Have you ever noticed that commonsense often gets lost in the aggressive vacuum of political correctness? Should you resist the bellicose cries from these social justice warriors, you are often labeled with accusations and insults. The latest case of a solution looking for a problem, the use of public facilities by those that self-identify as transgender.
There are some issues I would rather not write about. Not out of a lack of knowledge or life experience, but because our world faces extremely serious problems I would rather talk about. However, occasionally I find myself writing a column because others are afraid to speak up. This is one of those columns that requires me to make it plainly clear that I am not a bigot, suffer from any social phobia, or that I’m not acutely aware the plight of those people experiencing any number of issues, such as transgenderism.
So before you get out your spray paint and try to figure out where I live, open your mind to the possibility that those with a countering view on this topic are not misinformed or hateful, and there is some actual validity to their concerns.
Our society is fast becoming a culture that promotes the concept that perception is reality, and that by merely declaring myself something I am not, all of society must bend to that assertion. I am not trying to make light of serious issues facing those living as transgendered persons or experiencing gender dysphoria, and although the American Psychological Association may declare transgender people do not fit into the APA’s mental disorder classification, neither do the people who believe in their privacy rights.
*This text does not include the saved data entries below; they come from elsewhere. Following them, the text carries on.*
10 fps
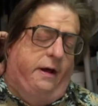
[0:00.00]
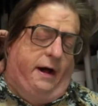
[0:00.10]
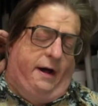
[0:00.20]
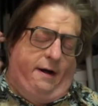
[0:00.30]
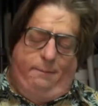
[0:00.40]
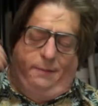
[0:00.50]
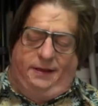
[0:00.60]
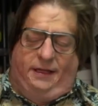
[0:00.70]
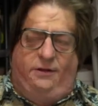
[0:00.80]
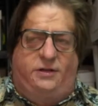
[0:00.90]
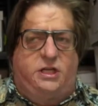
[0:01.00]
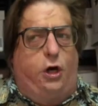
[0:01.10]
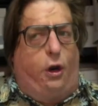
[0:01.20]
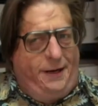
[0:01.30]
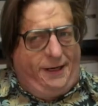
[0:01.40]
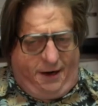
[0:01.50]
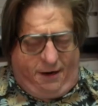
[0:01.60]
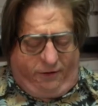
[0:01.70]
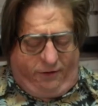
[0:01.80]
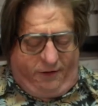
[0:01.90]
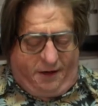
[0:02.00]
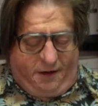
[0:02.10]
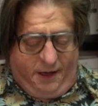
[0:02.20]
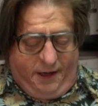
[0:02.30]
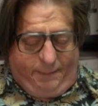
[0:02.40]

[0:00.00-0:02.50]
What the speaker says: But like there's so many characters in here,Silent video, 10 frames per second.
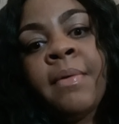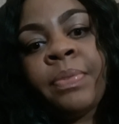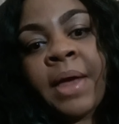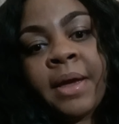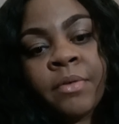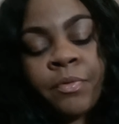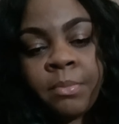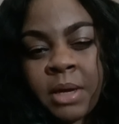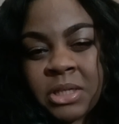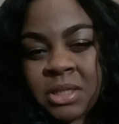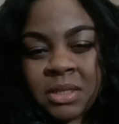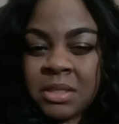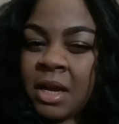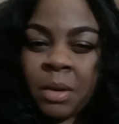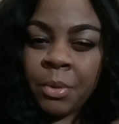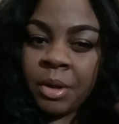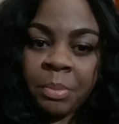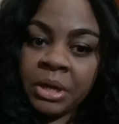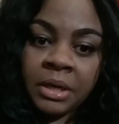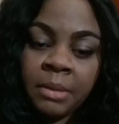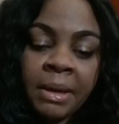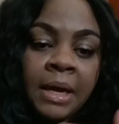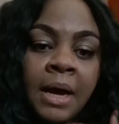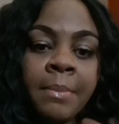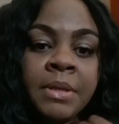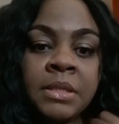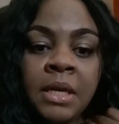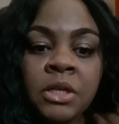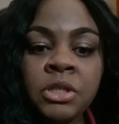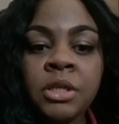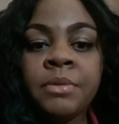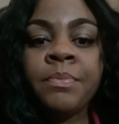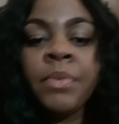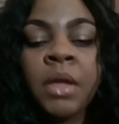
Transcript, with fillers: that information because I don't want to put it in my comment section.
There are those who believe nobody is born to a gender or sex, that gender and sex are a social construct. There are those who also believe DNA and genetics have nothing to do with your sex. This is a ludicrous belief not based in factual science, but based on the often misguided credo that “live and let live” is the guiding force of social behavior. When archaeologists dig up our bones, they will confirm one of a few facts will be true: that the human race consists of men and women. This may be an inconvenient fact for some, but it is a fact nonetheless. As such, we need to not only try to understand what a transgender person may be experiencing, but we must respect the physical and psychological differences that conforming males and females adhere to.
Facilities such as restrooms, locker rooms and showers were specifically designed to accommodate the natural boundaries between the sexes, and afford people one of their essential rights, the right to privacy. If our privacy wasn’t a concern, why did we bother to build walls, stalls and doors? By creating laws and policies that allow those who are anatomically male or female to enter the facility of their choosing, you are saying to the other 99.9 percent of the population that their basic rights do not matter. These citizens, who wish no ill will, are attacked, maligned and marginalized for merely protecting their right to privacy.
One of the key facts missing in this discussion is the understanding that using the term transgender is not defining as person’s sexual orientation. An anatomically defined male, who chooses to think of themselves as a woman (such as Bruce/Caitlyn Jenner) can still be “straight,” meaning the man dressed as a women can still be sexually attracted to women. In fact, in a Penn State research survey that focused on transgender sexual preferences, 30 percent of men (anatomical) define themselves as heterosexual, and 38 percent of men (anatomical) as bisexual. Sixty-eight percent of men (anatomical), who practice a transgender lifestyle, are physically attracted to women. I know there are some who would like to break down every sexual barrier, but when your state of mind conflicts with a person’s clearly defined right to privacy, the right to privacy wins. The reason why a person may want to protect their right to privacy is not the issue. Whether that person is modest, their religious beliefs do not permit them to be alone with a person of the opposite sex (especially nude), or they believe in the natural boundaries when it comes to men and women, so be it.
On the issue of principle, I don’t believe “we will just have to agree to disagree.” This is an actual war on women because our daughters, wives and mothers will face the possibility of anatomical males walking into our dressing rooms, locker rooms and bathrooms. There are some in our society willing to put the feelings of transgendered individuals (who represent maybe 0.3 percent of our population) over the privacy rights of everyone else. However, it is unacceptable to surrender the rights of one person in favor of the fluid mindset of another person.
We may have laws that “protect” us from those who want to do us harm. However, societal norms and natural boundaries also help prevent the breach of privacy in public facilities. It is incredibly naïve not to acknowledge the fact those with ill intentions will be able to pose as transgendered and will not be questioned or prevented from entering facilities of the opposite sex. Only when they have committed a crime will the “law” step in, leaving the victim as collateral damage in the current social justice crusade.
I understand some believe this issue is complicated, but it is not. Complication and the “need for a conversation” are terms often used by some to marginalize the concerns of a person with whom they disagree. We do not promote an atmosphere of respect by disregarding the valid concerns of another person. Cramming down policies, creating laws (that will place police in an impossible position), and ignoring legal privacy issues is not how you gain acceptance, it is how you create conflict.